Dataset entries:
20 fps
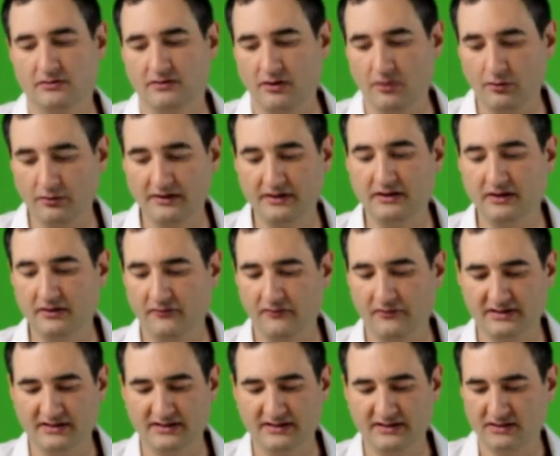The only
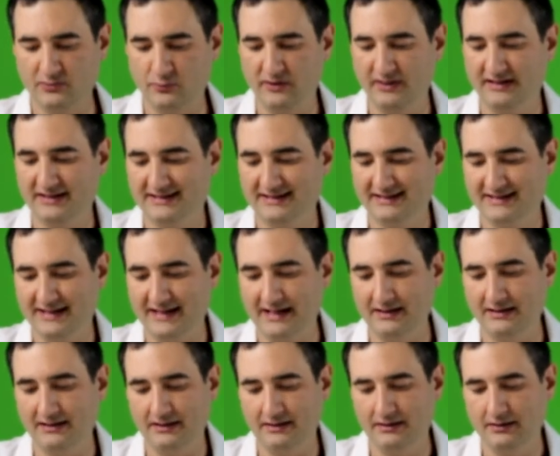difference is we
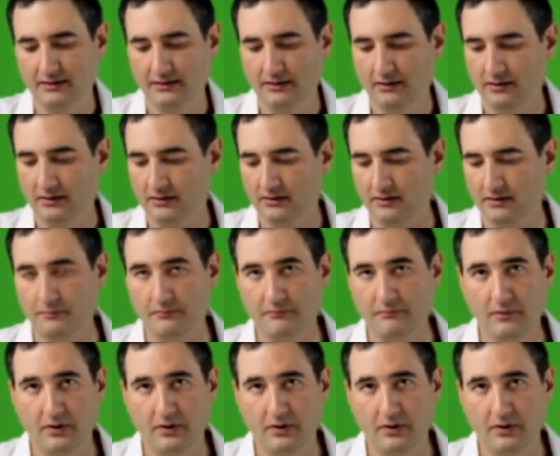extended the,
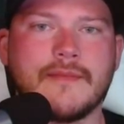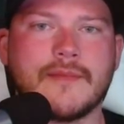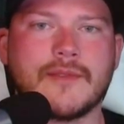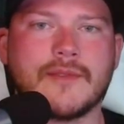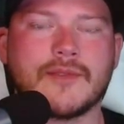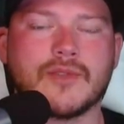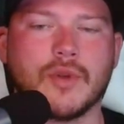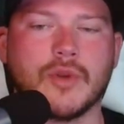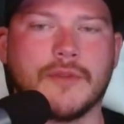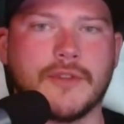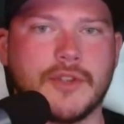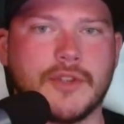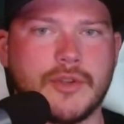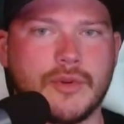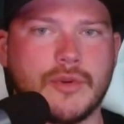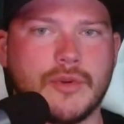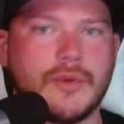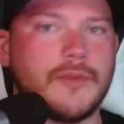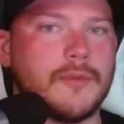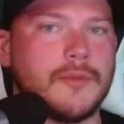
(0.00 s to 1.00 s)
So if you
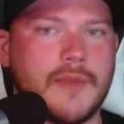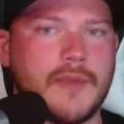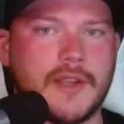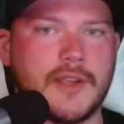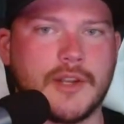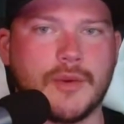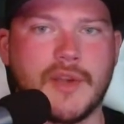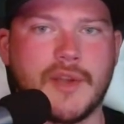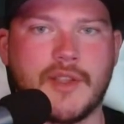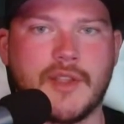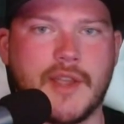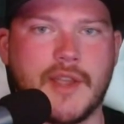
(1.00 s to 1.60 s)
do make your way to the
...
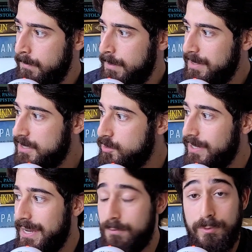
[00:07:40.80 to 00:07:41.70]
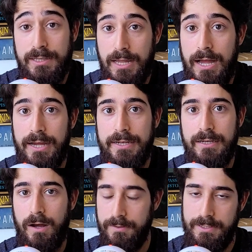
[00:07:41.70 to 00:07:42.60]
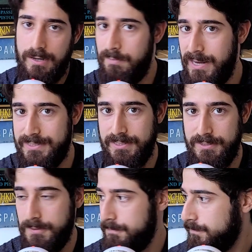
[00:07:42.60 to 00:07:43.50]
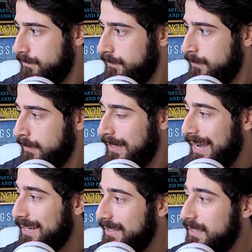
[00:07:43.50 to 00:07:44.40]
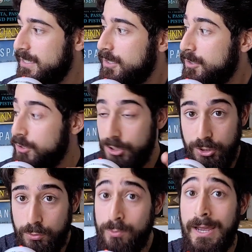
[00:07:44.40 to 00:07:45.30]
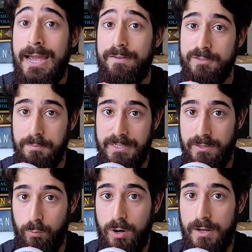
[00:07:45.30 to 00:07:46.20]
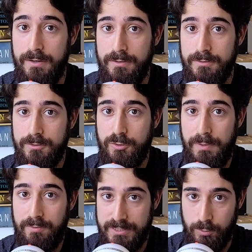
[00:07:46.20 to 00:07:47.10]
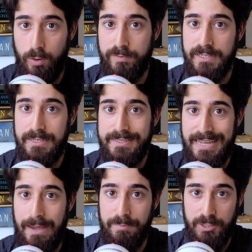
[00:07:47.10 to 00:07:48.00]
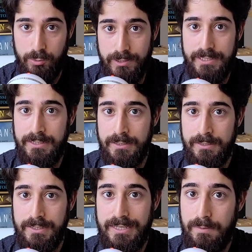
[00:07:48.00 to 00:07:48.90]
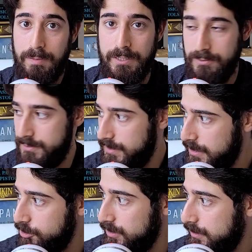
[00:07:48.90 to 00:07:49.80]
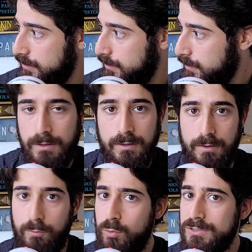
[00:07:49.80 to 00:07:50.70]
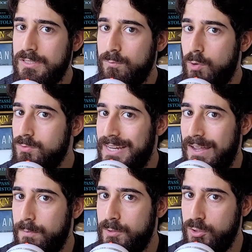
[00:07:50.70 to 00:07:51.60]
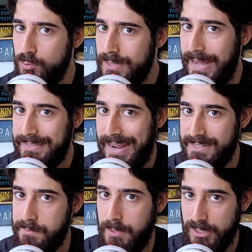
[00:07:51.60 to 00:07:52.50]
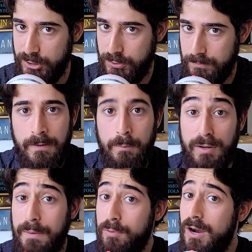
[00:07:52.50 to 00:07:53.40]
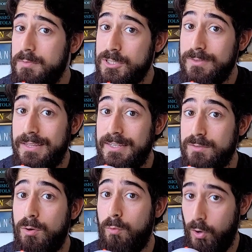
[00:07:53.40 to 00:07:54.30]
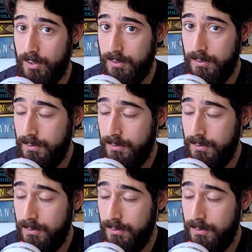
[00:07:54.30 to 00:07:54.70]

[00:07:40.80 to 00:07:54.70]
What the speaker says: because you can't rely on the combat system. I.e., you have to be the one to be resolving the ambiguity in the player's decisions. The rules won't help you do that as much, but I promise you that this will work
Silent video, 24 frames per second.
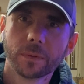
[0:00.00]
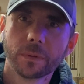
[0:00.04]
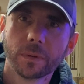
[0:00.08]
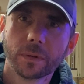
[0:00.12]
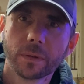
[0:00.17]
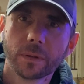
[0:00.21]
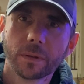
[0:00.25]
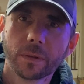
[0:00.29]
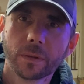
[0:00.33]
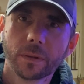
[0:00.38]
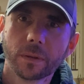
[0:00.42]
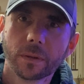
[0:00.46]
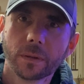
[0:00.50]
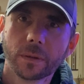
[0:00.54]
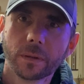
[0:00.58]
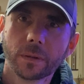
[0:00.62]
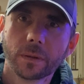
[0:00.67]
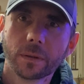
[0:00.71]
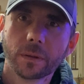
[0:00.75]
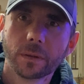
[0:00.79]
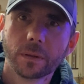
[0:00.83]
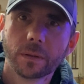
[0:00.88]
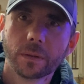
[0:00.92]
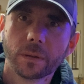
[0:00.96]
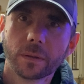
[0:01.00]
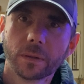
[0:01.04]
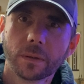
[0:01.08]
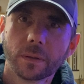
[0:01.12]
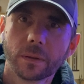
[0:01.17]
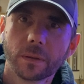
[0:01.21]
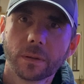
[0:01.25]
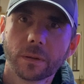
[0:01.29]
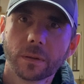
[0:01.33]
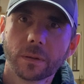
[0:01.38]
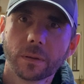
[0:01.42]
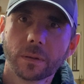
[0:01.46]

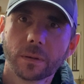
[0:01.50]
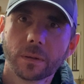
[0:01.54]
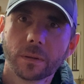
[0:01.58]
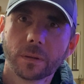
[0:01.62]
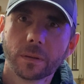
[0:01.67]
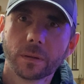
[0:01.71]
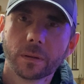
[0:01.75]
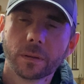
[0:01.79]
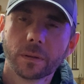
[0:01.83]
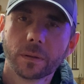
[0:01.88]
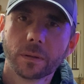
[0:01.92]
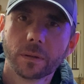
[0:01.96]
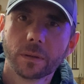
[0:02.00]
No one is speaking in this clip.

| Instructions to follow |
Using the data above, retype exactly the lines from the line with "[00:07:46.20 to 00:07:47.10]" to the line with "[00:07:40.80 to 00:07:54.70]", inclusive. No pictures and nothing else.

| Response to this task |
[00:07:46.20 to 00:07:47.10]
[00:07:47.10 to 00:07:48.00]
[00:07:48.00 to 00:07:48.90]
[00:07:48.90 to 00:07:49.80]
[00:07:49.80 to 00:07:50.70]
[00:07:50.70 to 00:07:51.60]
[00:07:51.60 to 00:07:52.50]
[00:07:52.50 to 00:07:53.40]
[00:07:53.40 to 00:07:54.30]
[00:07:54.30 to 00:07:54.70]

[00:07:40.80 to 00:07:54.70]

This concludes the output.